(Stored data)
* * * * * * * * *

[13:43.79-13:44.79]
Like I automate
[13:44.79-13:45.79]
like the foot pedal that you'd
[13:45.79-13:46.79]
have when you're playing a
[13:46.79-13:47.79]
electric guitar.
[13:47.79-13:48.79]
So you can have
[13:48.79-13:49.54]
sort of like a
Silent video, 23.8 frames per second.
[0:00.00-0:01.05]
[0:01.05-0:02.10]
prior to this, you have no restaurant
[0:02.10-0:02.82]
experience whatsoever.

* * * * * * * * *

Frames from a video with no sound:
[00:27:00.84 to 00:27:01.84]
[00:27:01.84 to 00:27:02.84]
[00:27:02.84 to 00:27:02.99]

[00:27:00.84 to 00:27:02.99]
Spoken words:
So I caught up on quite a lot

* * * * * * * * *

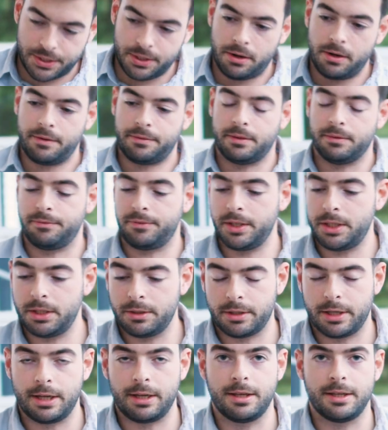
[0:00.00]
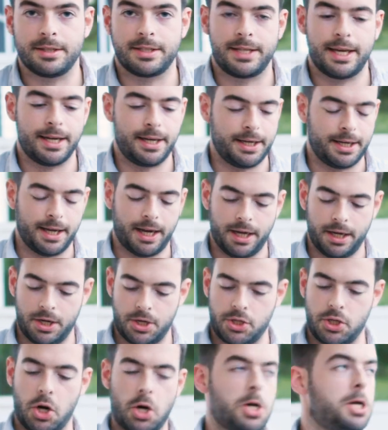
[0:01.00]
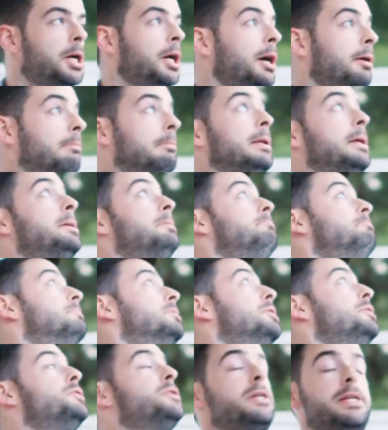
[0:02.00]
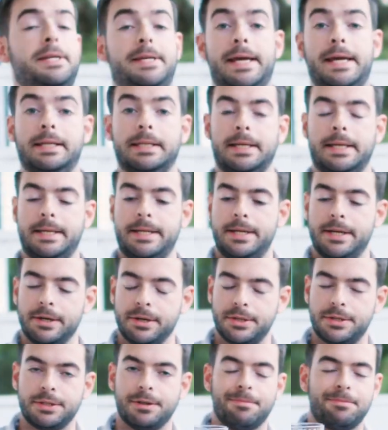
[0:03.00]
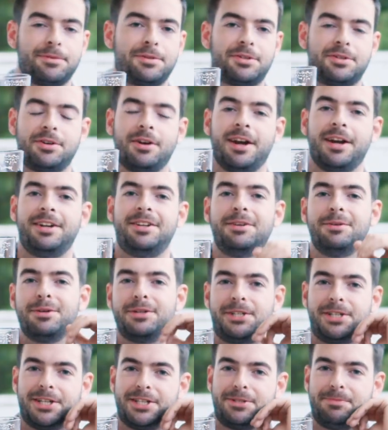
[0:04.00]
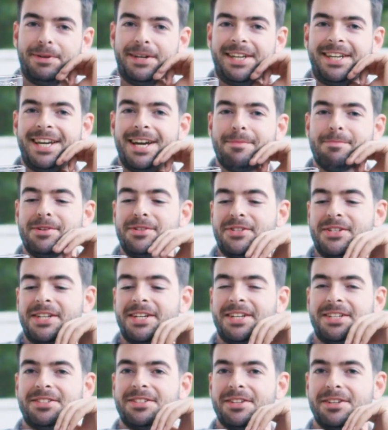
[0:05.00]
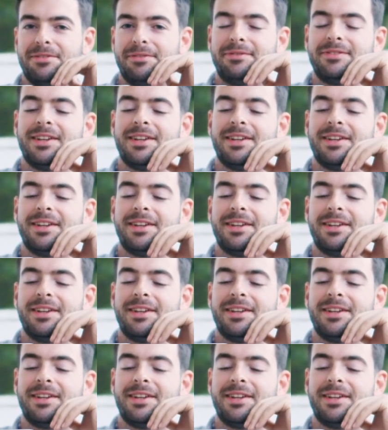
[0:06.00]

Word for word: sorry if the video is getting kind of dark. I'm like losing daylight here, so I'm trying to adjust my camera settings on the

* * * * * * * * *

■ WHAT TO WORK ON: Pull every line containing "video" out of the records.

■ ANSWER BELOW:
Silent video, 23.8 frames per second.
Frames from a video with no sound:
Word for word: sorry if the video is getting kind of dark. I'm like losing daylight here, so I'm trying to adjust my camera settings on the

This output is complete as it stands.